_THE TASK_: Beginning at the line containing "[0:01.80-0:02.00]" in the material below and ending at the line containing "[49:51.23-49:51.76]", return each line exactly and add nothing.
### RECORDS ###
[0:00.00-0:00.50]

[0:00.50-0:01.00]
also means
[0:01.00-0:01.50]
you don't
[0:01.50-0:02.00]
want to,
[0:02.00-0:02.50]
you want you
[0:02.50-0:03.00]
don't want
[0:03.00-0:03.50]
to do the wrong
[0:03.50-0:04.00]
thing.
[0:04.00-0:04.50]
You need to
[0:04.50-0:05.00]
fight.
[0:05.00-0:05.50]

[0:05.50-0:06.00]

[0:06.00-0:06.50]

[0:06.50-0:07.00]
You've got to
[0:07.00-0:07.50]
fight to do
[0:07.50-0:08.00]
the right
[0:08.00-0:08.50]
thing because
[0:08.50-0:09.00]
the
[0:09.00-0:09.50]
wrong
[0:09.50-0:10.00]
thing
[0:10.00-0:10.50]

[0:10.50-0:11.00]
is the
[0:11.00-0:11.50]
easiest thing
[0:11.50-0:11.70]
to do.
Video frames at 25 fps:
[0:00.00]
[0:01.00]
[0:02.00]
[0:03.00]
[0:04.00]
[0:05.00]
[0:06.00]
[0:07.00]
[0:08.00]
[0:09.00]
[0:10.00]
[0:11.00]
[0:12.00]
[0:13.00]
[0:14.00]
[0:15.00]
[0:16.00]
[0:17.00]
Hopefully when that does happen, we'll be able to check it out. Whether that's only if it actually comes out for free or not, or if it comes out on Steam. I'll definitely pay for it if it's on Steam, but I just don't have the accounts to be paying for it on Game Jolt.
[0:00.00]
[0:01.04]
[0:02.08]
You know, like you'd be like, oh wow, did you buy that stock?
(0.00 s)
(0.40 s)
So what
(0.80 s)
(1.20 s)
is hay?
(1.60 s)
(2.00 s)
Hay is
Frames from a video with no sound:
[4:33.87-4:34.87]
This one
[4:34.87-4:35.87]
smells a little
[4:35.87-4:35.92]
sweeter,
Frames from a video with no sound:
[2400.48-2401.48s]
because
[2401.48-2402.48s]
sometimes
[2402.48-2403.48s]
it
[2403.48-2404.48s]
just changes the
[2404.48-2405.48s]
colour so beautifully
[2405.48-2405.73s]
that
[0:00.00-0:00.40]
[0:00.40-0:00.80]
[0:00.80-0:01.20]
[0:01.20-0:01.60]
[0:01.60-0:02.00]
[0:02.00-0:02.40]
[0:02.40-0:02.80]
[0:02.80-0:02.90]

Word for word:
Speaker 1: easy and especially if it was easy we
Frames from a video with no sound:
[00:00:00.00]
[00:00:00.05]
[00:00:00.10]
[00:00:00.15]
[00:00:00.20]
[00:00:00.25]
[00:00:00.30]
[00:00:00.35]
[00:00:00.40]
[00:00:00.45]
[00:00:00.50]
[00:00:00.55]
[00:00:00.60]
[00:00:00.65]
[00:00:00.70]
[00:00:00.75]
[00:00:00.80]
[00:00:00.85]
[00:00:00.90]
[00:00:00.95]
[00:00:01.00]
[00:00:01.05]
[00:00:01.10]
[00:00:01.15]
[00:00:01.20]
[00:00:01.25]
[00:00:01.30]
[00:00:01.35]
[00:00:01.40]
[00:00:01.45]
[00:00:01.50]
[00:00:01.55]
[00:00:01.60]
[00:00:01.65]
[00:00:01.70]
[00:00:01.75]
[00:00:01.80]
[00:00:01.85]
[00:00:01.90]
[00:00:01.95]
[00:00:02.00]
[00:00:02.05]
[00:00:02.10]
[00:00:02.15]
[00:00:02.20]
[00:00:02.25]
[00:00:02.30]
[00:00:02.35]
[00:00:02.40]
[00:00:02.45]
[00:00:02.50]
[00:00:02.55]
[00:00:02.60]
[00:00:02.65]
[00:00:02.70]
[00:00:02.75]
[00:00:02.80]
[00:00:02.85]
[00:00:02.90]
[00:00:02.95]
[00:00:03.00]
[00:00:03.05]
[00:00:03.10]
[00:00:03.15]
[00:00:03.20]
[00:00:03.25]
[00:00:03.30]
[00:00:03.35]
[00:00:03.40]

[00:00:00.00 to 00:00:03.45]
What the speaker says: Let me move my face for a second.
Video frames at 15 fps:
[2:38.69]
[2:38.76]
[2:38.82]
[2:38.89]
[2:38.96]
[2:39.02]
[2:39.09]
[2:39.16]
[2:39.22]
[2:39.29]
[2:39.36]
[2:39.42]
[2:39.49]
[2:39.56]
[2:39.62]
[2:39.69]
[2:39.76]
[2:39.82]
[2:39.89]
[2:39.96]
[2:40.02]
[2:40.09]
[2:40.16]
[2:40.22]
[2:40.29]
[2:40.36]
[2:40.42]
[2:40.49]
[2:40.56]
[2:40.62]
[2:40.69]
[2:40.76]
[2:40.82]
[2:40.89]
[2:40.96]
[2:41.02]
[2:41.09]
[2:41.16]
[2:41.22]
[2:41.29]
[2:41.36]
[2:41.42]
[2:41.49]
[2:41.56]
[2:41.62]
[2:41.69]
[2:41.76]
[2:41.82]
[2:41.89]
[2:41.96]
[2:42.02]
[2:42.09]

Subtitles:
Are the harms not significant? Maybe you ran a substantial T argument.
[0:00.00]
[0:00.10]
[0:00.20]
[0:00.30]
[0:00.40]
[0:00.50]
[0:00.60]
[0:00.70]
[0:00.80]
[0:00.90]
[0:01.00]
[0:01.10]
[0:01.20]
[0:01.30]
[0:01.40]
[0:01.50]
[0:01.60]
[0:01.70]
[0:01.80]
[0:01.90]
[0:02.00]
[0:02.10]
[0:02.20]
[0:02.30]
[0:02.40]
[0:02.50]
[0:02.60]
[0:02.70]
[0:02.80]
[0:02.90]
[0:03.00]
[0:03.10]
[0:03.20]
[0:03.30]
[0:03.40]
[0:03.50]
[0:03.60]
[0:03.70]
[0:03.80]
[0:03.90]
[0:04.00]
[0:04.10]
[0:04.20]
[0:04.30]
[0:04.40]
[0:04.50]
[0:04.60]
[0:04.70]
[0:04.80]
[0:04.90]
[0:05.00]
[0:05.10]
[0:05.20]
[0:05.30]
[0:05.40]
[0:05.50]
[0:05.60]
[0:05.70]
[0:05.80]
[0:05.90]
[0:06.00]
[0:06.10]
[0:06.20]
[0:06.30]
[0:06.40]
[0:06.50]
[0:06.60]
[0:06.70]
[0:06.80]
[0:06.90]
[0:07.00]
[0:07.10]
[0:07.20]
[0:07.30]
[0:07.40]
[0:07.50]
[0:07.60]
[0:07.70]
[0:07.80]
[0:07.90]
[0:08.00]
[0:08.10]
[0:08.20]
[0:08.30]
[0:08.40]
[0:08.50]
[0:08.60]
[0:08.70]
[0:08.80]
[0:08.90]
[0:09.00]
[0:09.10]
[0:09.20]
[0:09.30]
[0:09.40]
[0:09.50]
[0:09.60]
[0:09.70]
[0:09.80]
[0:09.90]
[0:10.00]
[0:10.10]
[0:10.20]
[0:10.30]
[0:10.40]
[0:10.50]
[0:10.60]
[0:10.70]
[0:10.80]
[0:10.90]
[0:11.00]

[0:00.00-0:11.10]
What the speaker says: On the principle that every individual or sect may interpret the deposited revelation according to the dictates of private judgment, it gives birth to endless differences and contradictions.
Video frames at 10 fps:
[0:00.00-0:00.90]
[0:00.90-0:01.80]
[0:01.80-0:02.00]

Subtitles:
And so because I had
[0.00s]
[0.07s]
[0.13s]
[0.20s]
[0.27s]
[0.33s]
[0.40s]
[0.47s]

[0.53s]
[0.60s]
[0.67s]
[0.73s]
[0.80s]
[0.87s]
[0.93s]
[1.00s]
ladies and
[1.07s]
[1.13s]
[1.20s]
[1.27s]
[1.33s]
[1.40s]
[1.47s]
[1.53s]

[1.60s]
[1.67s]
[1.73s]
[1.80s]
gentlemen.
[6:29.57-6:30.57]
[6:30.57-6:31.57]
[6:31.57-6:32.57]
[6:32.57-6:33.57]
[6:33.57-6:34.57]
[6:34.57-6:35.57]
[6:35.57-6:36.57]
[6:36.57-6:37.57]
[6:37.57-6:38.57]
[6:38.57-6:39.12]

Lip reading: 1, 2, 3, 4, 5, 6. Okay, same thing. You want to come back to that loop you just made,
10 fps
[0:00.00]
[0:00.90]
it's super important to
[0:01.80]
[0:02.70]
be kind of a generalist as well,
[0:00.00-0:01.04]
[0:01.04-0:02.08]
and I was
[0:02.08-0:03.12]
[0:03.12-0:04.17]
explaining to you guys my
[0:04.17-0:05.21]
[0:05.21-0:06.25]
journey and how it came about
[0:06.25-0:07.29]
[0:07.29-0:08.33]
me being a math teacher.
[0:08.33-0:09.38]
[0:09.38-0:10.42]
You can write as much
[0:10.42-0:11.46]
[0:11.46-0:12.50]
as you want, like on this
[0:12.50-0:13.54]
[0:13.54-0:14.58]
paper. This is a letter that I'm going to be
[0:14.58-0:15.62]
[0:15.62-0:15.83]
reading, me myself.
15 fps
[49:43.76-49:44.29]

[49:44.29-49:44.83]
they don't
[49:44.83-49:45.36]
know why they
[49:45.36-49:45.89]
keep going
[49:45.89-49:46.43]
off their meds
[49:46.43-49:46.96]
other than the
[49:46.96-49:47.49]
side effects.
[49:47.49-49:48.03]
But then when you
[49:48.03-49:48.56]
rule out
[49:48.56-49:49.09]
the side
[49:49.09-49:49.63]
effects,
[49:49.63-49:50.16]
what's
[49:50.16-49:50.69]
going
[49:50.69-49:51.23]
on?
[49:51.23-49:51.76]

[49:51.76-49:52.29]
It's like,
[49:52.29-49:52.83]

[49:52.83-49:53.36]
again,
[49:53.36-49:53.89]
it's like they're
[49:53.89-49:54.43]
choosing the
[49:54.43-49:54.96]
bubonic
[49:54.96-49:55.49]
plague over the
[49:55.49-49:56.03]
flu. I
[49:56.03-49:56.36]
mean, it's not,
###
_SOLUTION TO THIS EXERCISE_:
[0:01.80-0:02.00]

Subtitles:
And so because I had
[0.00s]
[0.07s]
[0.13s]
[0.20s]
[0.27s]
[0.33s]
[0.40s]
[0.47s]

[0.53s]
[0.60s]
[0.67s]
[0.73s]
[0.80s]
[0.87s]
[0.93s]
[1.00s]
ladies and
[1.07s]
[1.13s]
[1.20s]
[1.27s]
[1.33s]
[1.40s]
[1.47s]
[1.53s]

[1.60s]
[1.67s]
[1.73s]
[1.80s]
gentlemen.
[6:29.57-6:30.57]
[6:30.57-6:31.57]
[6:31.57-6:32.57]
[6:32.57-6:33.57]
[6:33.57-6:34.57]
[6:34.57-6:35.57]
[6:35.57-6:36.57]
[6:36.57-6:37.57]
[6:37.57-6:38.57]
[6:38.57-6:39.12]

Lip reading: 1, 2, 3, 4, 5, 6. Okay, same thing. You want to come back to that loop you just made,
10 fps
[0:00.00]
[0:00.90]
it's super important to
[0:01.80]
[0:02.70]
be kind of a generalist as well,
[0:00.00-0:01.04]
[0:01.04-0:02.08]
and I was
[0:02.08-0:03.12]
[0:03.12-0:04.17]
explaining to you guys my
[0:04.17-0:05.21]
[0:05.21-0:06.25]
journey and how it came about
[0:06.25-0:07.29]
[0:07.29-0:08.33]
me being a math teacher.
[0:08.33-0:09.38]
[0:09.38-0:10.42]
You can write as much
[0:10.42-0:11.46]
[0:11.46-0:12.50]
as you want, like on this
[0:12.50-0:13.54]
[0:13.54-0:14.58]
paper. This is a letter that I'm going to be
[0:14.58-0:15.62]
[0:15.62-0:15.83]
reading, me myself.
15 fps
[49:43.76-49:44.29]

[49:44.29-49:44.83]
they don't
[49:44.83-49:45.36]
know why they
[49:45.36-49:45.89]
keep going
[49:45.89-49:46.43]
off their meds
[49:46.43-49:46.96]
other than the
[49:46.96-49:47.49]
side effects.
[49:47.49-49:48.03]
But then when you
[49:48.03-49:48.56]
rule out
[49:48.56-49:49.09]
the side
[49:49.09-49:49.63]
effects,
[49:49.63-49:50.16]
what's
[49:50.16-49:50.69]
going
[49:50.69-49:51.23]
on?
[49:51.23-49:51.76]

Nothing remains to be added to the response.